> [EXERCISE MATERIALS]

* * * * * * * * *

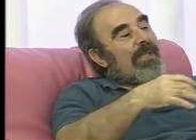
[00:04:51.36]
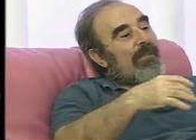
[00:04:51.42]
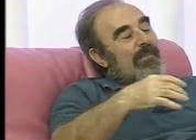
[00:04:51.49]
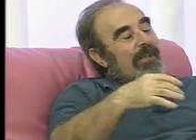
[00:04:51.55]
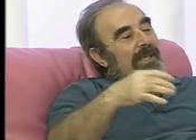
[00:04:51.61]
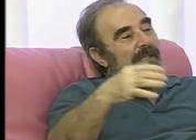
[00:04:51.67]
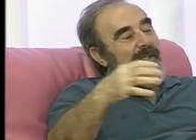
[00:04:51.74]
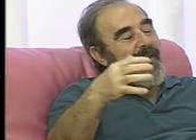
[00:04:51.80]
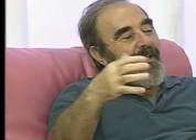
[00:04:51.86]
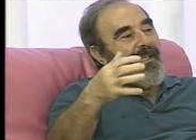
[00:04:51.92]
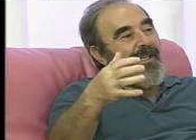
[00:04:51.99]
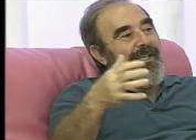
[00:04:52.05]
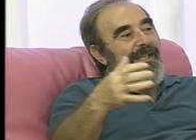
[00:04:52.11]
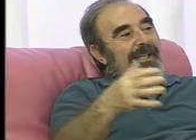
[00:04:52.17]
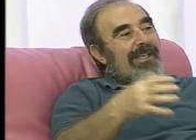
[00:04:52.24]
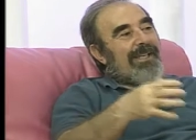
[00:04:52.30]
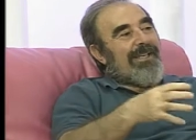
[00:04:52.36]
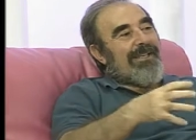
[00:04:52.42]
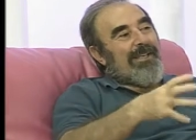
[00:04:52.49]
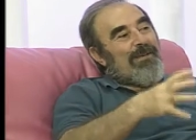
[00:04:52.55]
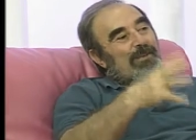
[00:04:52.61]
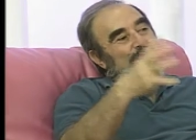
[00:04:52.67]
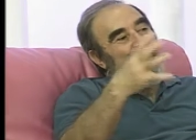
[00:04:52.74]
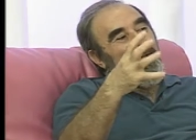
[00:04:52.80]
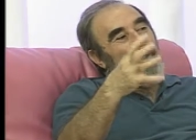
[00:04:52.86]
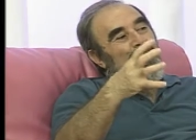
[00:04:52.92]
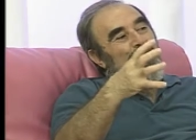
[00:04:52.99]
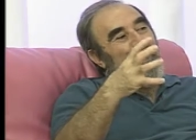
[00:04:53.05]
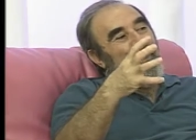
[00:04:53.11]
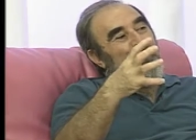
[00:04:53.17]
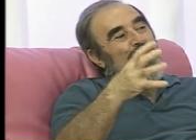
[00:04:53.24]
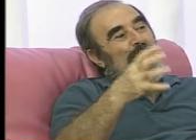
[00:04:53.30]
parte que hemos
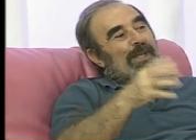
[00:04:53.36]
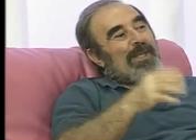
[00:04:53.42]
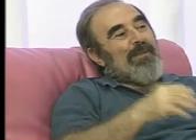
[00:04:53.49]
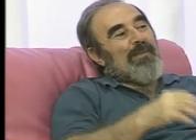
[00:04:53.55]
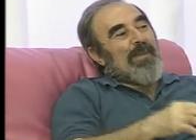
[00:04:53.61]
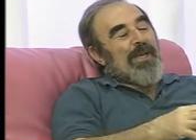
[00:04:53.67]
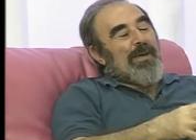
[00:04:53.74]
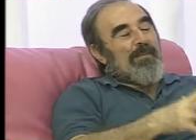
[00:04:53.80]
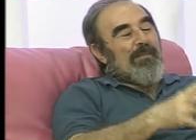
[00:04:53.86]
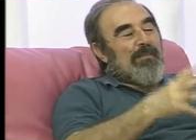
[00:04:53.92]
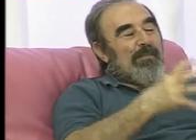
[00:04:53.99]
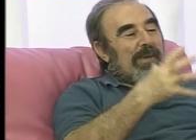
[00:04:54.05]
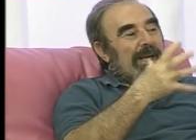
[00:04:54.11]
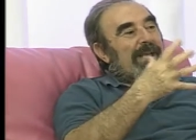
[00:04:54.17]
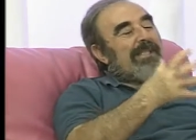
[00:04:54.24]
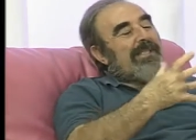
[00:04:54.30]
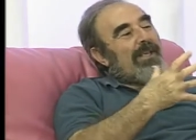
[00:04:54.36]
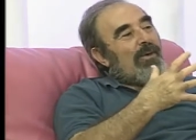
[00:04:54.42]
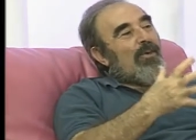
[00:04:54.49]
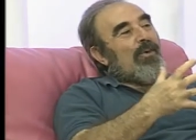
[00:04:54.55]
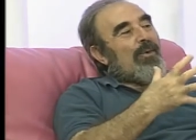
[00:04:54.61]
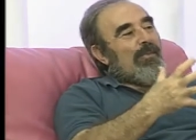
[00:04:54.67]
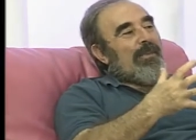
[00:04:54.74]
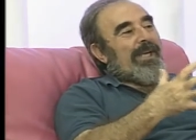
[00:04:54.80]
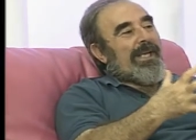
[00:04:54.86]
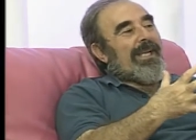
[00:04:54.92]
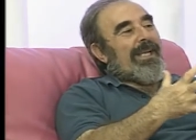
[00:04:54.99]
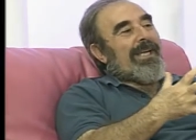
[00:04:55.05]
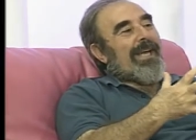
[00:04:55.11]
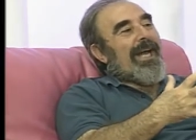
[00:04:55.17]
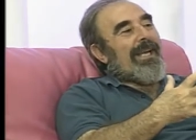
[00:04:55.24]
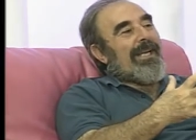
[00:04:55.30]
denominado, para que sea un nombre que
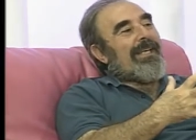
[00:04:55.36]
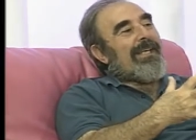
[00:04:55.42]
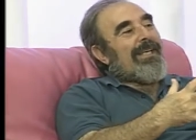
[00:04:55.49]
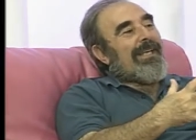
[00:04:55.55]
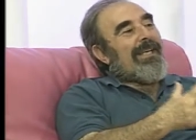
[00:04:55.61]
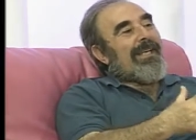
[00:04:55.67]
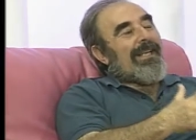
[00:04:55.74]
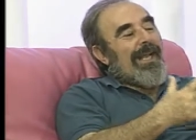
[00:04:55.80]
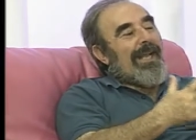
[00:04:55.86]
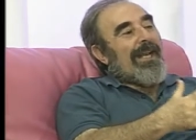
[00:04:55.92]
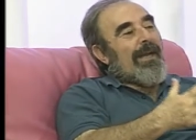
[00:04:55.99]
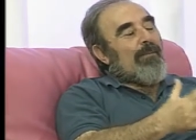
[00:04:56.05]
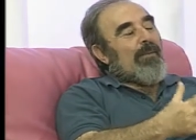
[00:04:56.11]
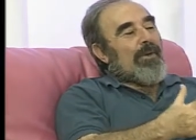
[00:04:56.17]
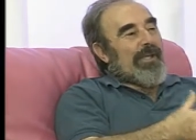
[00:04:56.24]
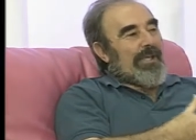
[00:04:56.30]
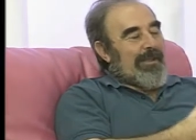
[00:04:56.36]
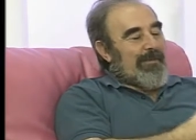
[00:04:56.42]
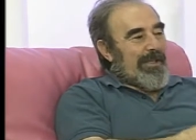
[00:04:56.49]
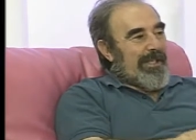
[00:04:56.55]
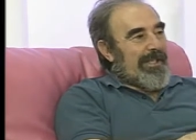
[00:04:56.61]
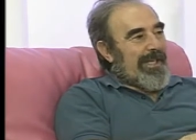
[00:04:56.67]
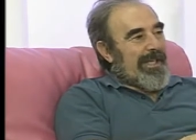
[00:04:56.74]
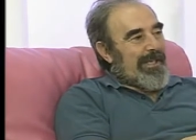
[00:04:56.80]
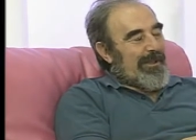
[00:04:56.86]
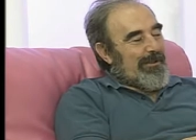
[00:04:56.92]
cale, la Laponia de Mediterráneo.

* * * * * * * * *

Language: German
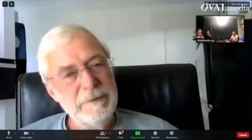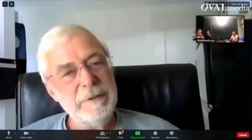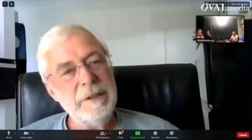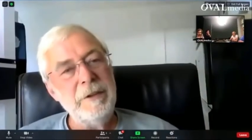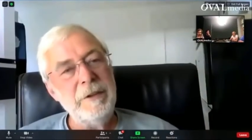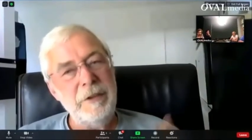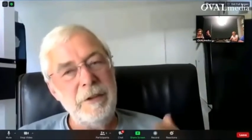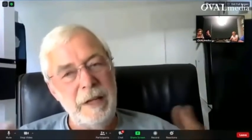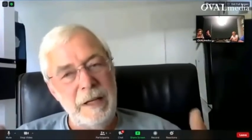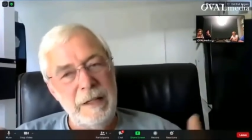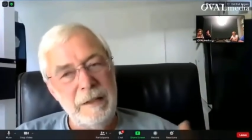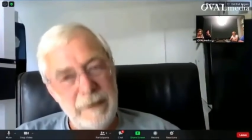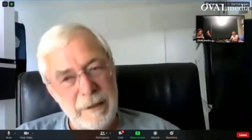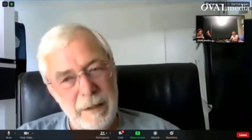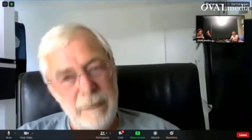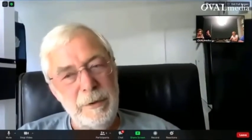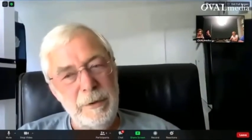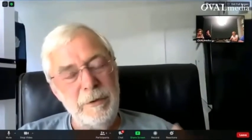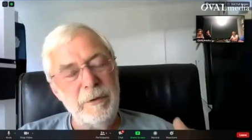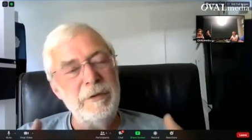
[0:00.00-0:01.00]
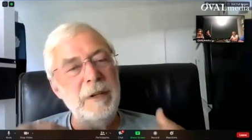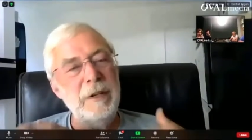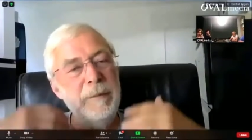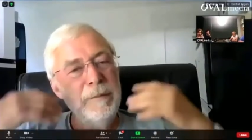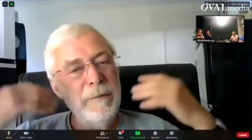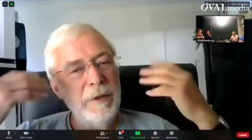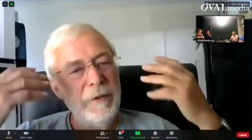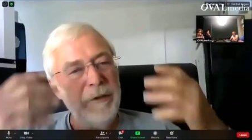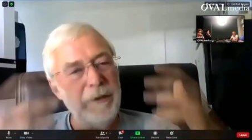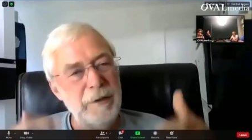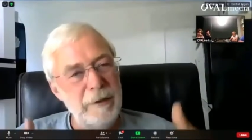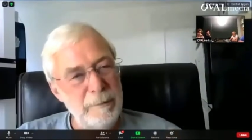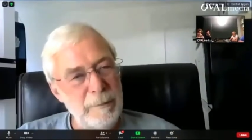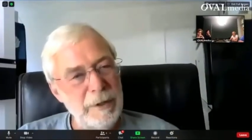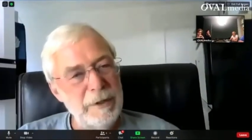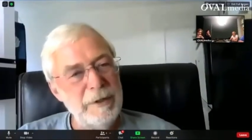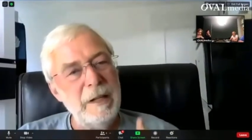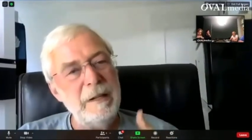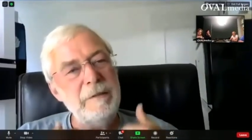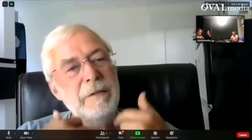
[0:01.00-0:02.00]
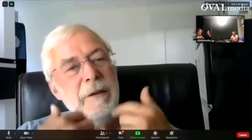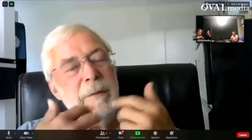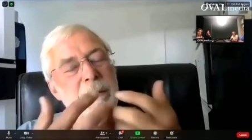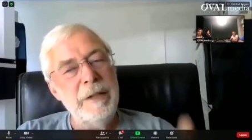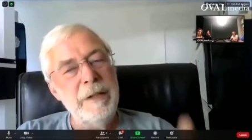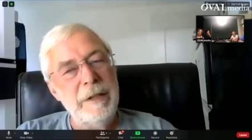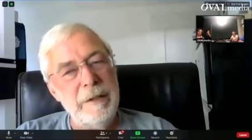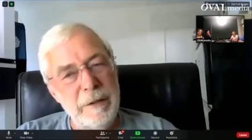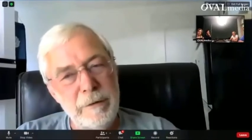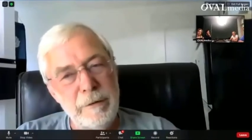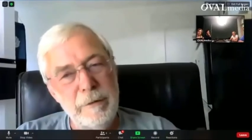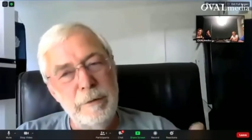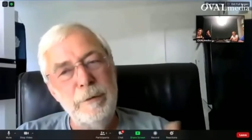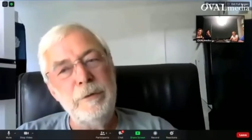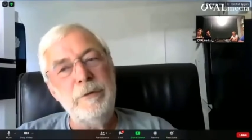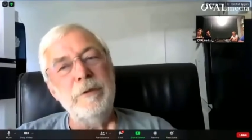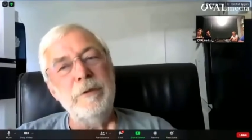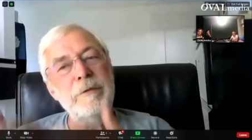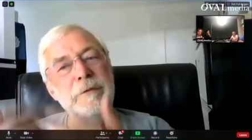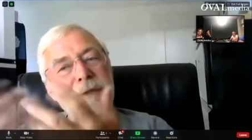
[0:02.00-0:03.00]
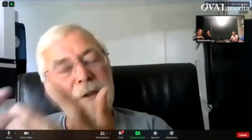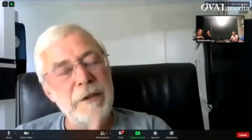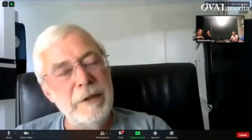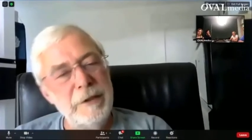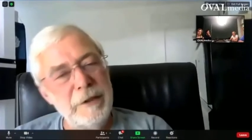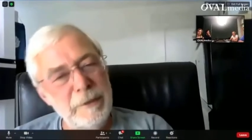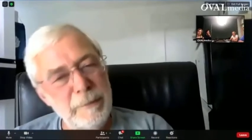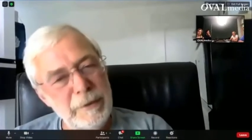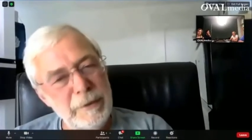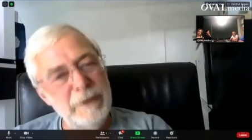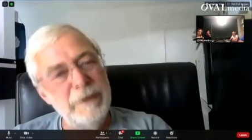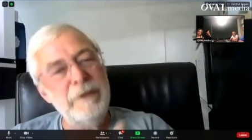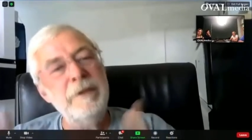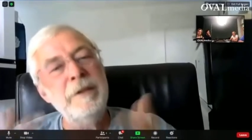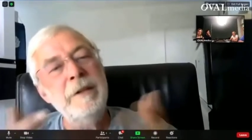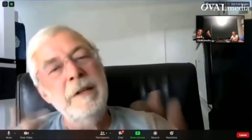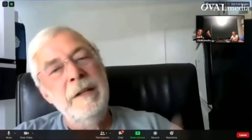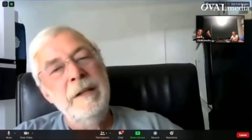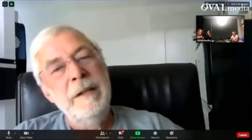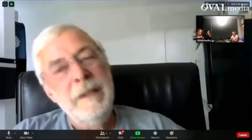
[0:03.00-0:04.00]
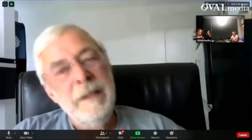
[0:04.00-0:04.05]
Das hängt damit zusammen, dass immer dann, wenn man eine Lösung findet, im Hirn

* * * * * * * * *

> [TASK STATEMENT] Repeat exactly the stretch of the listing above that starts with the line holding "[00:04:51.49]" and finishes with the line holding "[00:04:56.80]", both included. Skip every picture.

> [SOLUTION FOR THIS EXERCISE]
[00:04:51.49]
[00:04:51.55]
[00:04:51.61]
[00:04:51.67]
[00:04:51.74]
[00:04:51.80]
[00:04:51.86]
[00:04:51.92]
[00:04:51.99]
[00:04:52.05]
[00:04:52.11]
[00:04:52.17]
[00:04:52.24]
[00:04:52.30]
[00:04:52.36]
[00:04:52.42]
[00:04:52.49]
[00:04:52.55]
[00:04:52.61]
[00:04:52.67]
[00:04:52.74]
[00:04:52.80]
[00:04:52.86]
[00:04:52.92]
[00:04:52.99]
[00:04:53.05]
[00:04:53.11]
[00:04:53.17]
[00:04:53.24]
[00:04:53.30]
parte que hemos
[00:04:53.36]
[00:04:53.42]
[00:04:53.49]
[00:04:53.55]
[00:04:53.61]
[00:04:53.67]
[00:04:53.74]
[00:04:53.80]
[00:04:53.86]
[00:04:53.92]
[00:04:53.99]
[00:04:54.05]
[00:04:54.11]
[00:04:54.17]
[00:04:54.24]
[00:04:54.30]
[00:04:54.36]
[00:04:54.42]
[00:04:54.49]
[00:04:54.55]
[00:04:54.61]
[00:04:54.67]
[00:04:54.74]
[00:04:54.80]
[00:04:54.86]
[00:04:54.92]
[00:04:54.99]
[00:04:55.05]
[00:04:55.11]
[00:04:55.17]
[00:04:55.24]
[00:04:55.30]
denominado, para que sea un nombre que
[00:04:55.36]
[00:04:55.42]
[00:04:55.49]
[00:04:55.55]
[00:04:55.61]
[00:04:55.67]
[00:04:55.74]
[00:04:55.80]
[00:04:55.86]
[00:04:55.92]
[00:04:55.99]
[00:04:56.05]
[00:04:56.11]
[00:04:56.17]
[00:04:56.24]
[00:04:56.30]
[00:04:56.36]
[00:04:56.42]
[00:04:56.49]
[00:04:56.55]
[00:04:56.61]
[00:04:56.67]
[00:04:56.74]
[00:04:56.80]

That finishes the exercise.